§ What to work on
Set the entries down once more, exactly as they are worded.
====
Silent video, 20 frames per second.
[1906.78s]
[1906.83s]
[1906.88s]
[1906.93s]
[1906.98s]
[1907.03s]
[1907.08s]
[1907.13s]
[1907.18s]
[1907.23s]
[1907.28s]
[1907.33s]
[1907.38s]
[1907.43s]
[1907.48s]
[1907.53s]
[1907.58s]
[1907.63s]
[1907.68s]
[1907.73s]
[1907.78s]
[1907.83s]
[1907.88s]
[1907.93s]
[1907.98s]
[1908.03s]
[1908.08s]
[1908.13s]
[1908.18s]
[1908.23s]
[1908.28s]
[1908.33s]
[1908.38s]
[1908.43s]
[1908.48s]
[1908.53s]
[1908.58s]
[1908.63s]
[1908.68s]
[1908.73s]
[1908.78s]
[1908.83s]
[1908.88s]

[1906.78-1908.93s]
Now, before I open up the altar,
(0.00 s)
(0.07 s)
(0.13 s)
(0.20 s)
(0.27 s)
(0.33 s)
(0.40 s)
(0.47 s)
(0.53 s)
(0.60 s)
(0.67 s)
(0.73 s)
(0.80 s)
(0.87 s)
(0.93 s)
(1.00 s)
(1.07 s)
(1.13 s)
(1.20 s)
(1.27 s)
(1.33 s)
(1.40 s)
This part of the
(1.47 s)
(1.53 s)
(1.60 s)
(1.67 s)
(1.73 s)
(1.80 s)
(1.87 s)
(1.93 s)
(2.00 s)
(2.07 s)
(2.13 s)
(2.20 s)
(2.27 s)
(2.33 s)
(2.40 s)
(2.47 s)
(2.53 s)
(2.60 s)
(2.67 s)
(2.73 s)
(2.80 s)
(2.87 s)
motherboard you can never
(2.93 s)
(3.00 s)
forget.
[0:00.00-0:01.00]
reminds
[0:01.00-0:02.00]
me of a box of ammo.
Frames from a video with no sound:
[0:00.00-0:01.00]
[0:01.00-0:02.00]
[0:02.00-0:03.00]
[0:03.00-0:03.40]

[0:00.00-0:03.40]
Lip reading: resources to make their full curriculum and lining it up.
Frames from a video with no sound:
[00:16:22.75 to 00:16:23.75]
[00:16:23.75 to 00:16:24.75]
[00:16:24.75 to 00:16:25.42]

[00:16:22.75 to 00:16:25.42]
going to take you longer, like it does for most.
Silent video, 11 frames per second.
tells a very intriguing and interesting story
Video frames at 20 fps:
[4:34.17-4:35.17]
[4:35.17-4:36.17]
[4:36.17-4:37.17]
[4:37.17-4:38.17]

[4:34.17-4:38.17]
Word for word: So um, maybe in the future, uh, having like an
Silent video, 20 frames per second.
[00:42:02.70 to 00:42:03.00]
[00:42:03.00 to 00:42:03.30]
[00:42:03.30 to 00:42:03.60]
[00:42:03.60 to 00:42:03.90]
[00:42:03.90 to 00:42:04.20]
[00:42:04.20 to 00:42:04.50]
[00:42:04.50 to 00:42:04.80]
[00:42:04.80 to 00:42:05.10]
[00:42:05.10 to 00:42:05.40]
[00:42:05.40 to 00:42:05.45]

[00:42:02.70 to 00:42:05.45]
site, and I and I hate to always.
====
§ Task answer
Silent video, 20 frames per second.
[1906.78s]
[1906.83s]
[1906.88s]
[1906.93s]
[1906.98s]
[1907.03s]
[1907.08s]
[1907.13s]
[1907.18s]
[1907.23s]
[1907.28s]
[1907.33s]
[1907.38s]
[1907.43s]
[1907.48s]
[1907.53s]
[1907.58s]
[1907.63s]
[1907.68s]
[1907.73s]
[1907.78s]
[1907.83s]
[1907.88s]
[1907.93s]
[1907.98s]
[1908.03s]
[1908.08s]
[1908.13s]
[1908.18s]
[1908.23s]
[1908.28s]
[1908.33s]
[1908.38s]
[1908.43s]
[1908.48s]
[1908.53s]
[1908.58s]
[1908.63s]
[1908.68s]
[1908.73s]
[1908.78s]
[1908.83s]
[1908.88s]

[1906.78-1908.93s]
Now, before I open up the altar,
(0.00 s)
(0.07 s)
(0.13 s)
(0.20 s)
(0.27 s)
(0.33 s)
(0.40 s)
(0.47 s)
(0.53 s)
(0.60 s)
(0.67 s)
(0.73 s)
(0.80 s)
(0.87 s)
(0.93 s)
(1.00 s)
(1.07 s)
(1.13 s)
(1.20 s)
(1.27 s)
(1.33 s)
(1.40 s)
This part of the
(1.47 s)
(1.53 s)
(1.60 s)
(1.67 s)
(1.73 s)
(1.80 s)
(1.87 s)
(1.93 s)
(2.00 s)
(2.07 s)
(2.13 s)
(2.20 s)
(2.27 s)
(2.33 s)
(2.40 s)
(2.47 s)
(2.53 s)
(2.60 s)
(2.67 s)
(2.73 s)
(2.80 s)
(2.87 s)
motherboard you can never
(2.93 s)
(3.00 s)
forget.
[0:00.00-0:01.00]
reminds
[0:01.00-0:02.00]
me of a box of ammo.
Frames from a video with no sound:
[0:00.00-0:01.00]
[0:01.00-0:02.00]
[0:02.00-0:03.00]
[0:03.00-0:03.40]

[0:00.00-0:03.40]
Lip reading: resources to make their full curriculum and lining it up.
Frames from a video with no sound:
[00:16:22.75 to 00:16:23.75]
[00:16:23.75 to 00:16:24.75]
[00:16:24.75 to 00:16:25.42]

[00:16:22.75 to 00:16:25.42]
going to take you longer, like it does for most.
Silent video, 11 frames per second.
tells a very intriguing and interesting story
Video frames at 20 fps:
[4:34.17-4:35.17]
[4:35.17-4:36.17]
[4:36.17-4:37.17]
[4:37.17-4:38.17]

[4:34.17-4:38.17]
Word for word: So um, maybe in the future, uh, having like an
Silent video, 20 frames per second.
[00:42:02.70 to 00:42:03.00]
[00:42:03.00 to 00:42:03.30]
[00:42:03.30 to 00:42:03.60]
[00:42:03.60 to 00:42:03.90]
[00:42:03.90 to 00:42:04.20]
[00:42:04.20 to 00:42:04.50]
[00:42:04.50 to 00:42:04.80]
[00:42:04.80 to 00:42:05.10]
[00:42:05.10 to 00:42:05.40]
[00:42:05.40 to 00:42:05.45]

[00:42:02.70 to 00:42:05.45]
site, and I and I hate to always.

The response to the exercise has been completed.